According to a survey of the largest global asset management firms, conducted by consulting firm Alpha FMC, 80% of firm respondents have made their digital transformation a priority.
But for those firms seeking digital improvements, 69% of them cited legacy technology as a primary obstacle; company culture and mindset (62%) and lack of resources and relevant skillsets (46%) are also digital transformation roadblocks.
Every organization is different. Some firms have developed their own longstanding in-house tools to handle their portfolio management and reporting.
They might have their own functioning in-house quality control systems, too.
A digital transformation may be necessary for one or many, but not all.
Or maybe they haven’t realized it’s time to change?
You’ve successfully generated clients reports and managed transactional data well on it for all these years, and in light of the new technology out there, your current systems have worked well this whole time, without incident and without complaints from clients.
If the legacy system is convenient to use, well, who can argue that? And if it means it’s easy to train new users, and if it means no painstaking efforts to learn a new system, then there may be little reason to change.
If the legacy system fits the budget, again, who can argue that? How much will it cost switching to a new setup? How easy will it be to use? Can you guarantee the same quality of reporting and ability to service clients on a new system?
You might think everything is fine, but advancements in asset management technology have come a long way.
– relying heavily on manual processes?
– slow to get reports ready for your clients?
– consumed by administrative work?
– not offering clients mobile app- or web-based tools to access their investment and performance details?
If manual processes, slow reporting, admin work, and no mobile- or web-based applications available for your clients are what defines your organizational practices, you may fall behind the competition.
What you should consider instead:
– Make it a priority to establish a digital-first strategy.
– Implement robotic process automation to automate reconciliation and other reporting-based tasks.
– If you’re worried that your firm lacks the skills or resources to set up a new system, contact a managed services outsourcing provider that works with asset managers.
Manual work not automated is a missed opportunity. So much time can be freed up by passing on various investment-, operations-, and compliance-related tasks to a third-party provider, and likely it can be performed at a lower cost than done in-house. Instead of spending more time with clients or focusing on business development, you are consumed by administration work.
Doing manual, time-consuming, and repetitive tasks is, well, inconvenient. Whether it’s rebalancing portfolios to match the model or running the reconciliation reports, you don’t have to spend so much time on this work. And it’s not just inconvenient for you, but for your clients. The clients, especially younger ones, are increasingly accustomed to accessing accounts on their phones or tablets whenever they want. If they can’t access their investment details right away, on their devices. your competitors will make sure they can.

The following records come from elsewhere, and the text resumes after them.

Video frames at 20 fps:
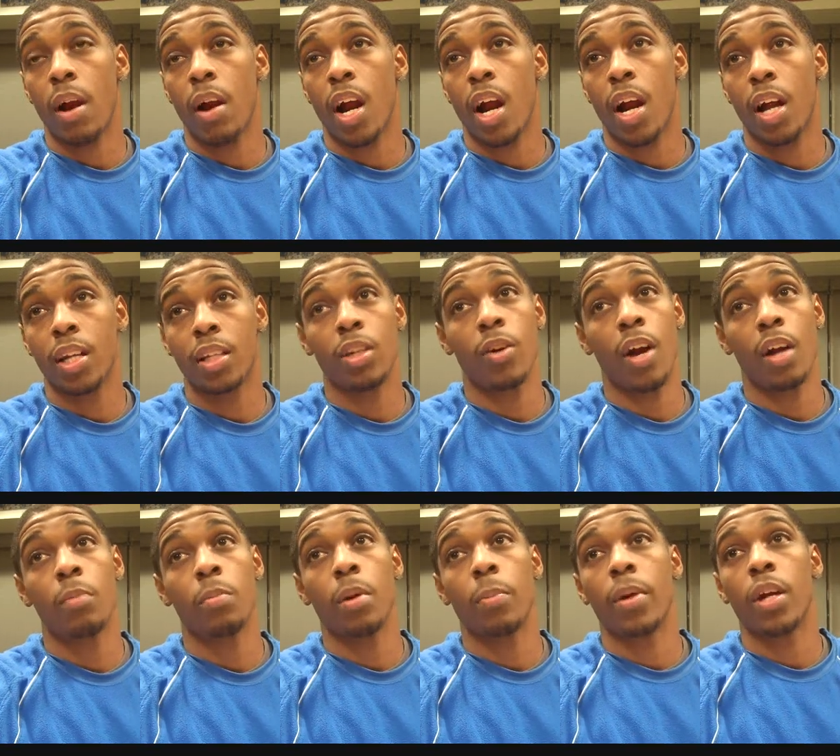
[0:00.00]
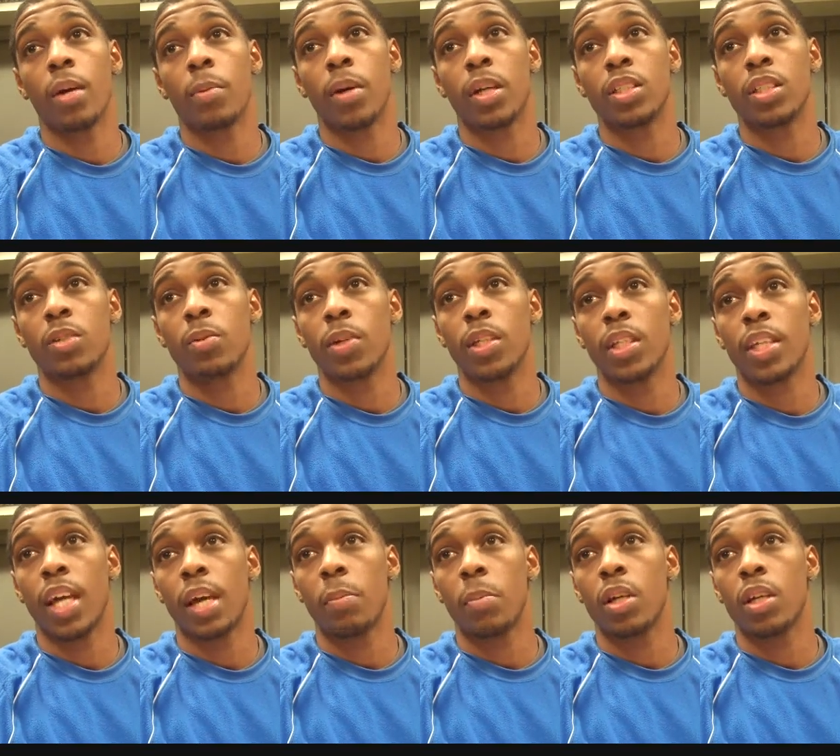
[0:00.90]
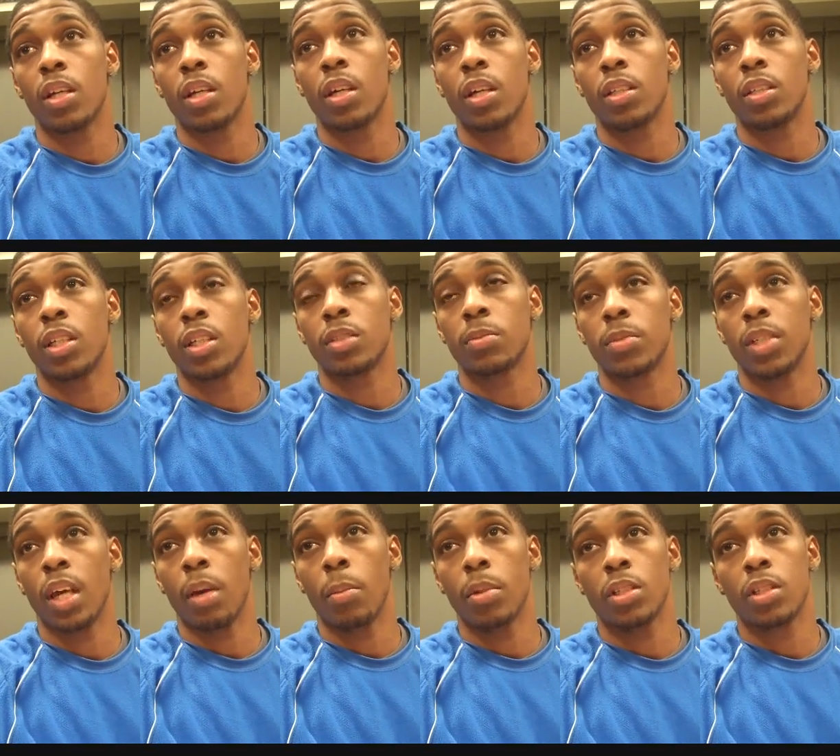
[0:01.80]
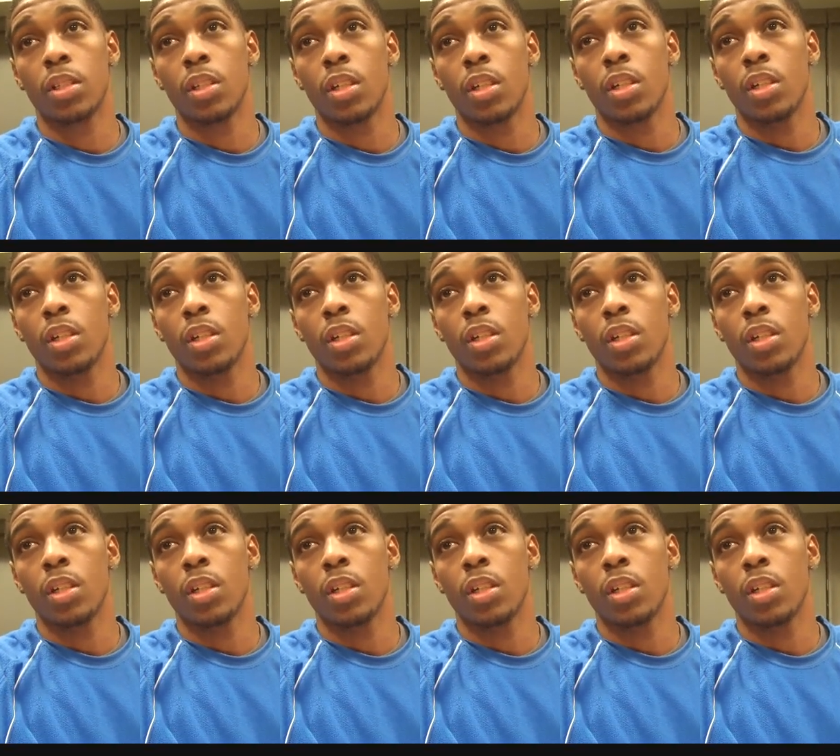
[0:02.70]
I know I remember him because he really came in and did some damage.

The system you’re using might be expensive, and for what you’re paying and how little you get, it’s time to switch. Even if costs aren’t an issue on the current system, and assuming you’re going the “old school” way, how much does it cost not to change? The time wasted not automating tasks could easily add tens of thousands of dollars each year in unnecessary expenses. Why tens of thousands? Imagine an employee at $25/hour doing work that could be automated. Let’s assume it’s 2 hours per day of automation-worthy activity. Multiply the daily cost times 5 days a week, then times that result by the number of weeks in a year worked. At 40 weeks alone, you’ve already saved $10,000. These are relatively conservative estimates. If your labor costs are higher and the man hours of work to be automated is much higher, the savings will be even greater.

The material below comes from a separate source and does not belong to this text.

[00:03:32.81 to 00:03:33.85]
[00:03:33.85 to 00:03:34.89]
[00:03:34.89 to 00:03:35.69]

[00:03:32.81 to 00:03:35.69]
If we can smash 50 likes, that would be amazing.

Legacy systems are beneficial in that they’ve worked for so long, so why quit now? And if it’s easy to use and cost-friendly, It may make sense to stay put.

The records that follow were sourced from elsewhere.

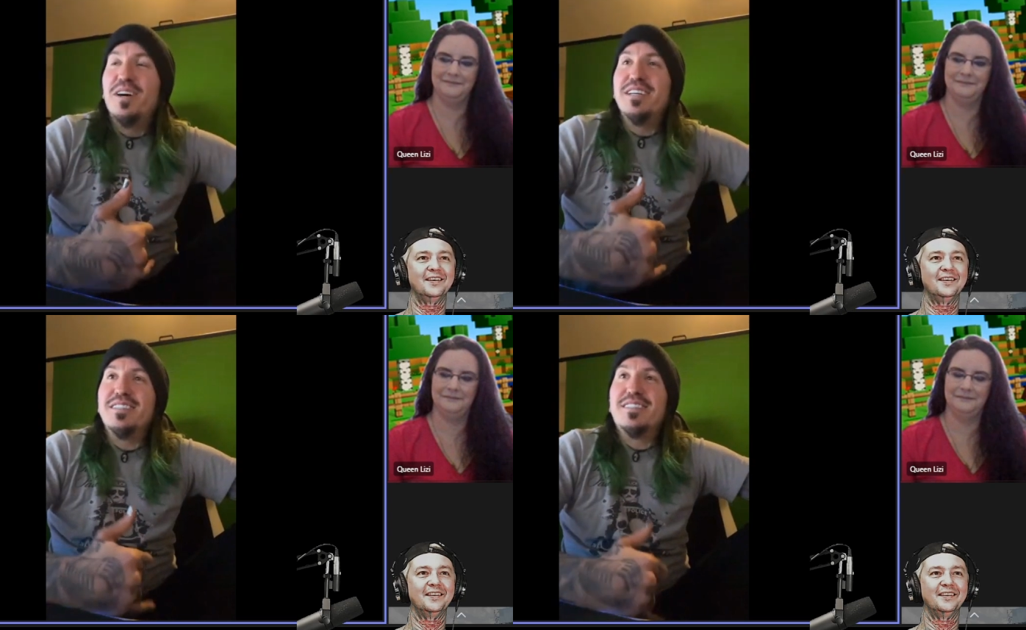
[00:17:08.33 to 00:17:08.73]

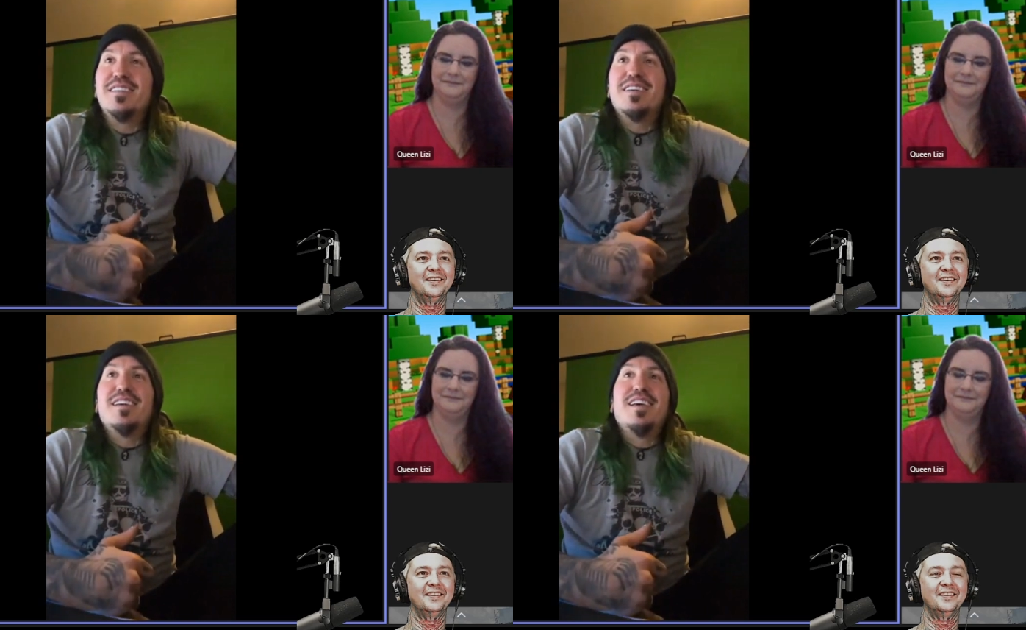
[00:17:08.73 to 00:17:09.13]

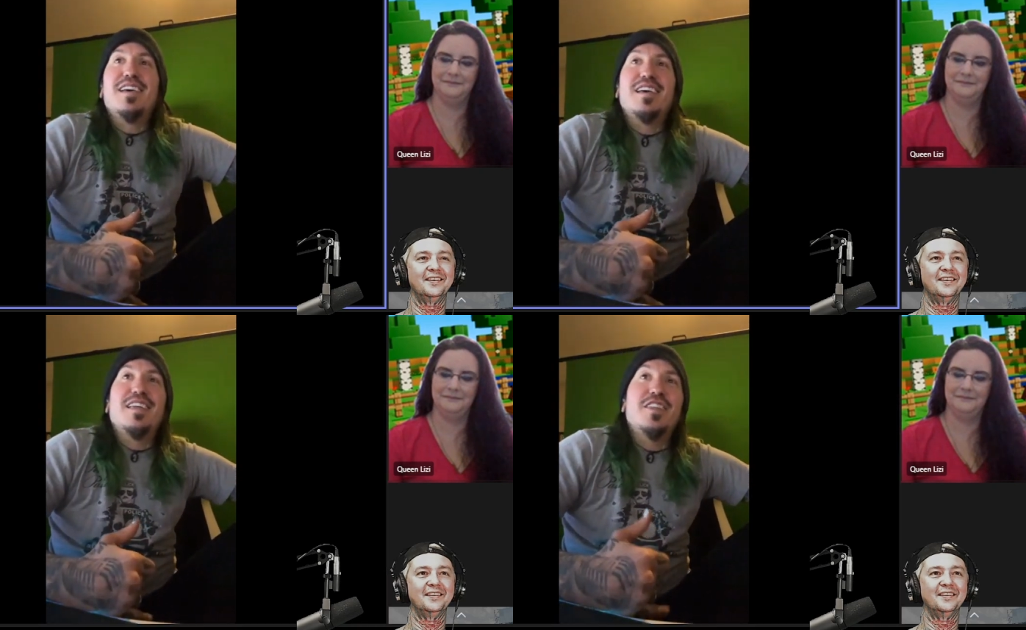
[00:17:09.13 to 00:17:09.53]
Speaker 1: was
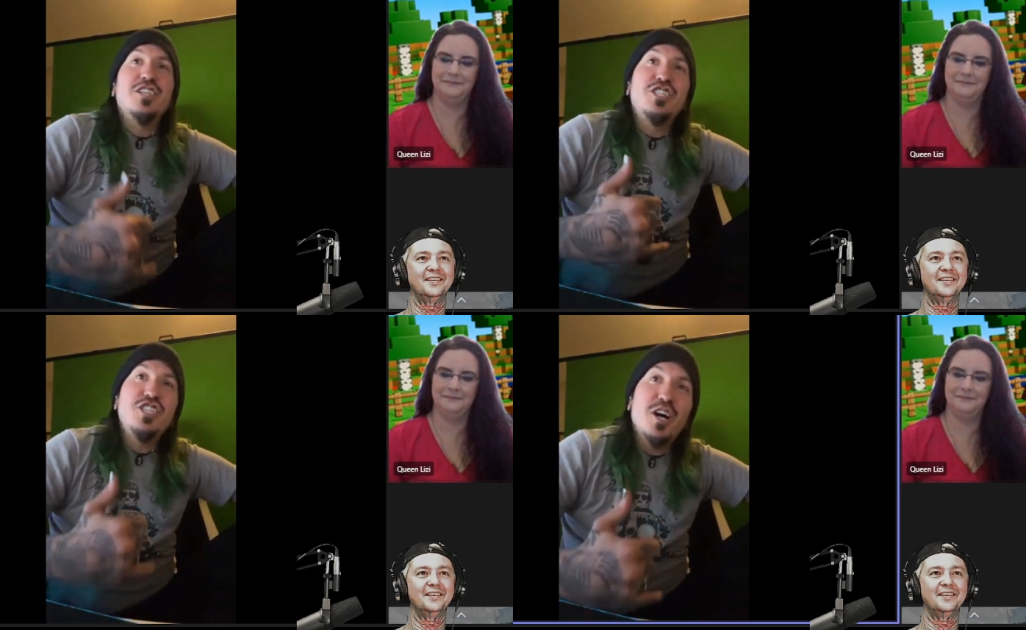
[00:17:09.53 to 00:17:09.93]

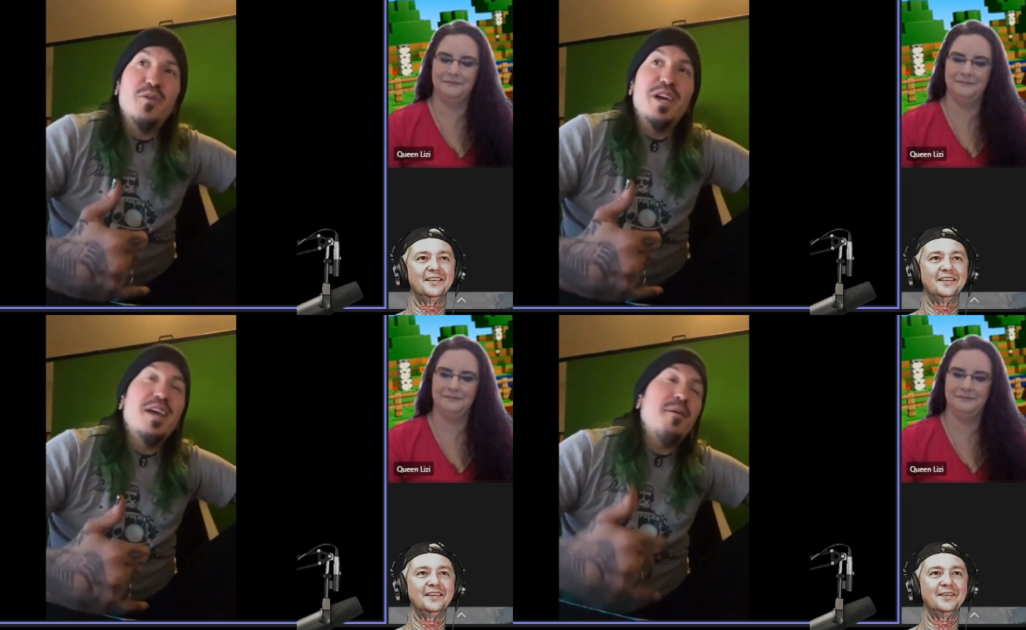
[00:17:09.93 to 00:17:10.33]
the
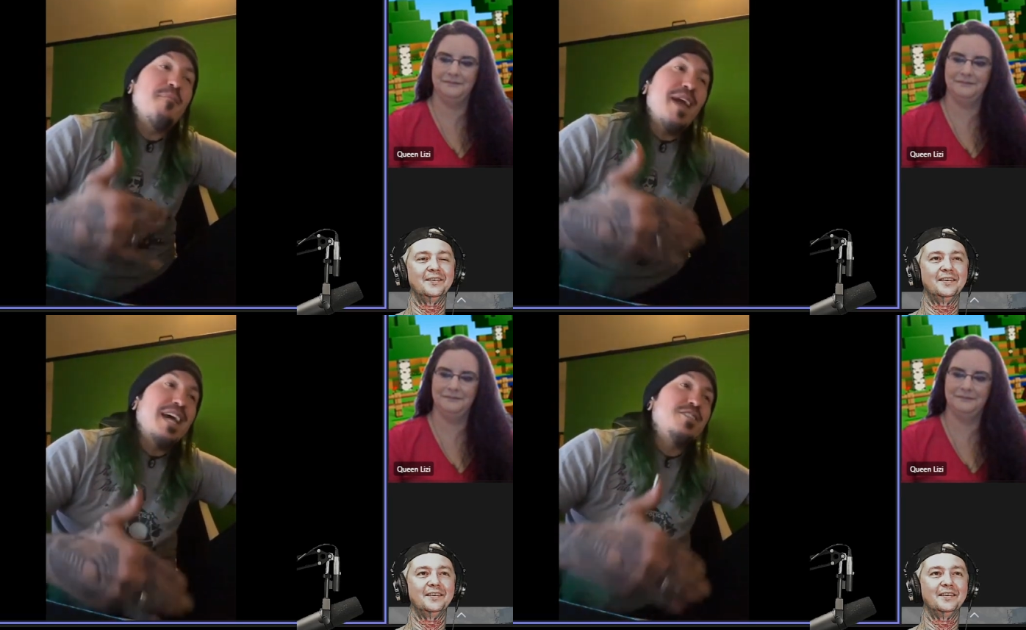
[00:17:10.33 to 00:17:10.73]
Joey
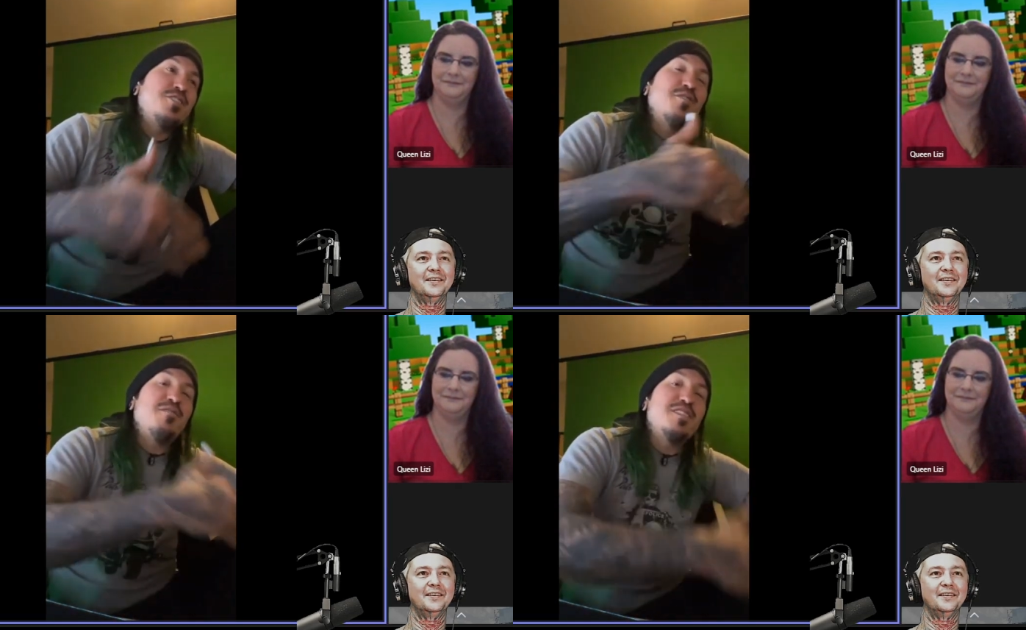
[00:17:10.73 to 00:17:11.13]
manager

But at the same time, legacy systems are less advanced, and they promote inefficient and costly business practices. What’s more, the lack of convenience for clients due to the lack of a digital platform may be an opportunity for your competitors to poach business away from you.
Those who want to switch but aren’t sure how to do it could always consult with asset management outsourcing firms or turkey asset management program (TAMP) service providers.
Whatever you do, always think about what’s good for the bottom line and your clients, as well as how to stave off the competition.